振り向く暇もない、最初の沈黙に比べると格段と静けさが増している。もはやこれは沈黙ではない。緊迫状態だった。下手すればアルタイルの首が吹っ飛ぶ。それを恐れて他の幹部たちは体を固めていた。
「いいのか?・・・このままザ・Xを発動させるが」
声だけで判断できるほどに聞き覚えのある人物がそこにはいた。
死はいつでも覚悟できていた。しかしいざとなっては心の準備ができておらず、冷静さを失ったアルタイルは内心焦っていた。その間にも、ゆっくりと青い刃が首根っこに迫っていた。死のカウントダウンが数えられる中で、ようやく冷気の息吹が放たれる。
突如身体のどこかに寒気を感じた大和は油断を見せた。この状況で珍しく動いた彼は、思わず手刀を離した。驚く暇は一瞬もなかった。
左肩に押し寄せる衝撃が体を揺らし、横に吹っ飛んでいく。忘れ去られていた物が、今頭の中に甦ってきた。
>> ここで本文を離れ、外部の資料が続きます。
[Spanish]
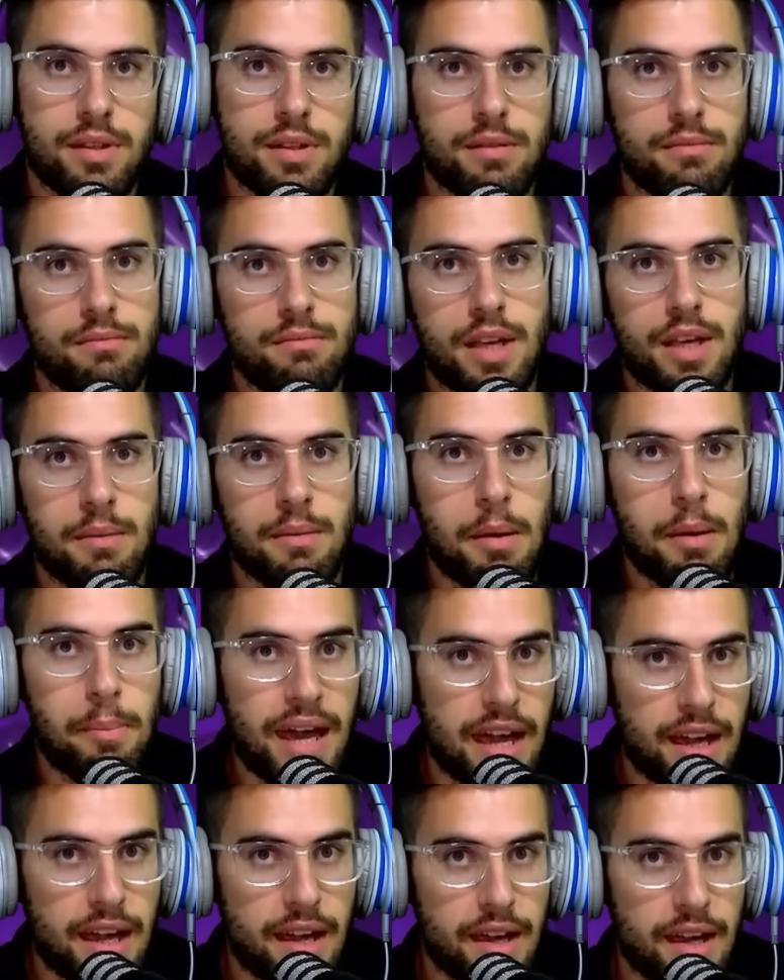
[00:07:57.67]
que me
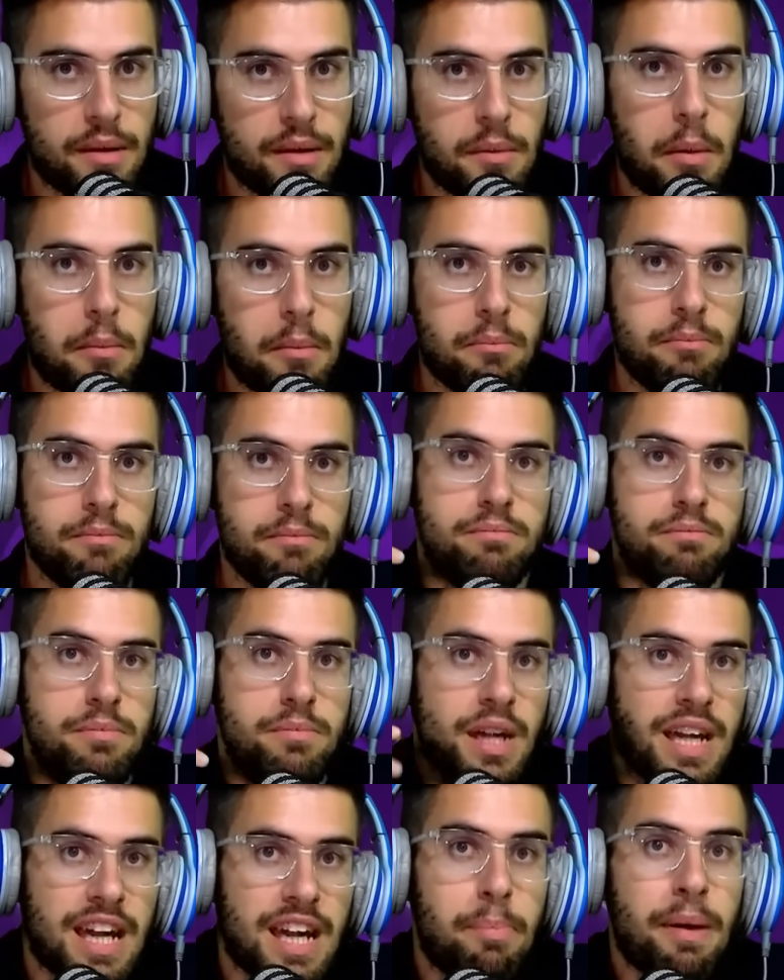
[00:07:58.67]
pegue. Que me, me
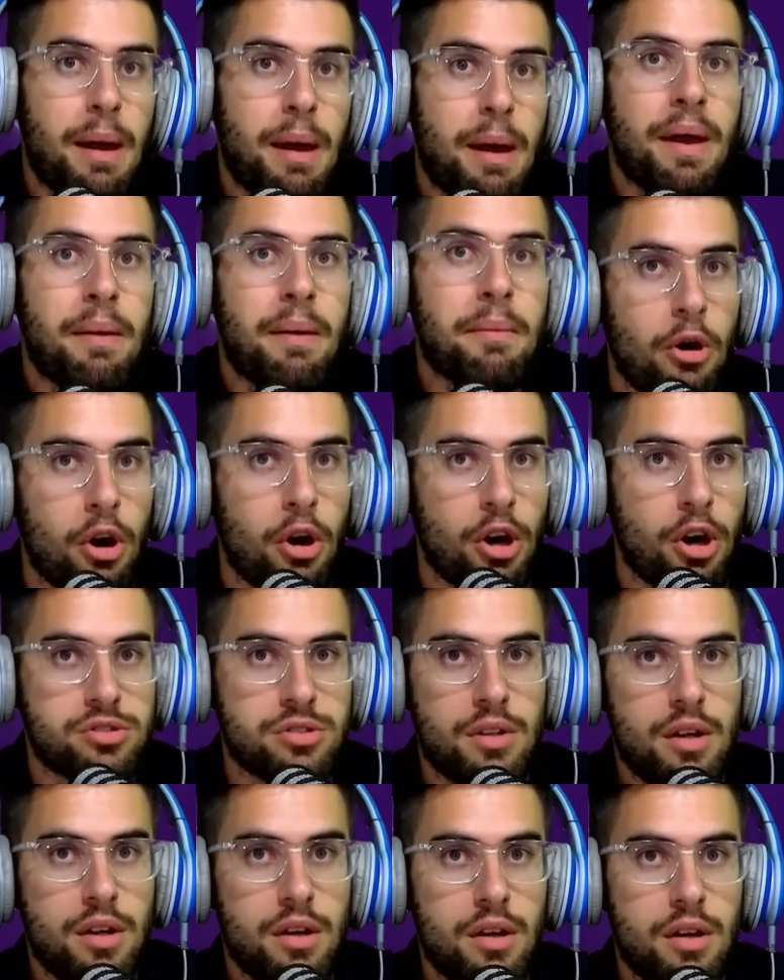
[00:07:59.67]
querés pegar, pegame vos.
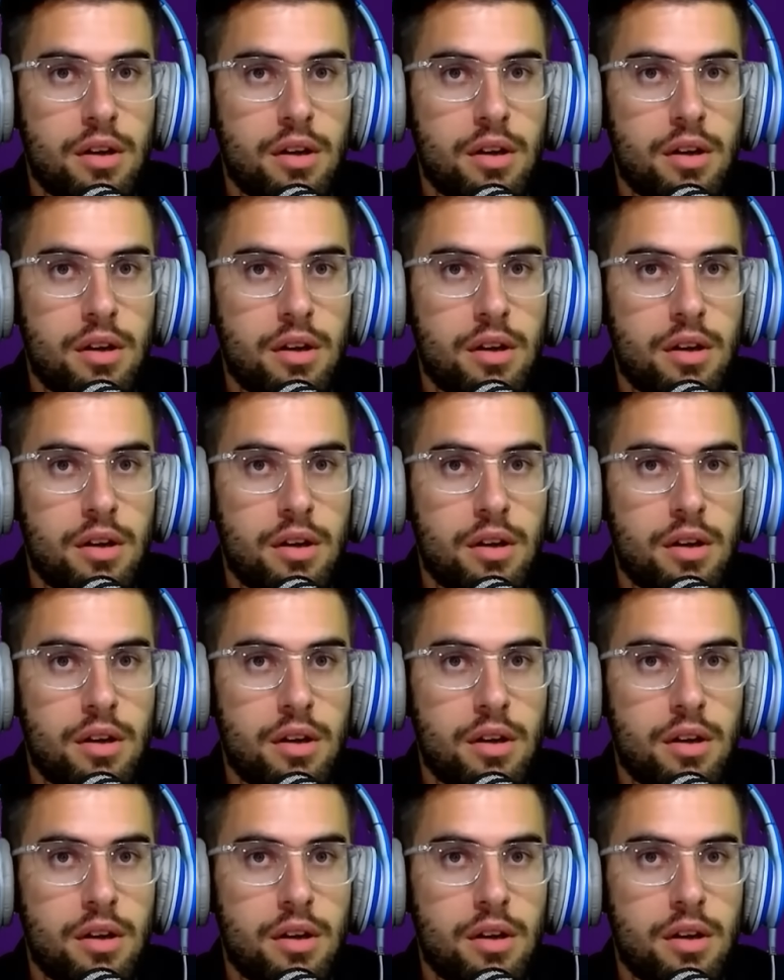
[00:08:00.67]
No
衝撃を堪えると同時に目が閉じた。反対の肩にじんと痛みの振動が伝わってくる。今更ながら気付いたときには、アルタイルの体が青白い冷気で包まれていた。
「油断も隙も、ないな」
軽く歯ぎしりをして怒りをむき出しにした大和は二門の大砲を肩に装備した。この狭い部屋の中で―をぶっ放すとかいう考えは正直どうかしているが、今この戦闘態勢では仕方がないだろう。二人は戦いを続けるうち、周りの他の幹部たちが退室していることに気付かなかった。
「お前のOTAは強力なものだが、お前自身が使えこなせてない様子だな」
と言うとあるたいるは冷徹に右腕を胸の前に構えた。その瞬間、周囲の空気が凝結して氷の刃を作り出した。もはや彼の右手は手ではなく武器となっている。恐れをなした大和は逃げようとするも、腰が抜けていることに気付いた。恐怖のあまり、武器すら握れなくなった者に勝ち目などなかった。
相手の目が震えているのに気付いたアルタイルは突如構えたばかりの氷の刃を消した。一瞬で大和の目が平常なものへと戻った。表情にほとんど変化は無いが、内心安心していた。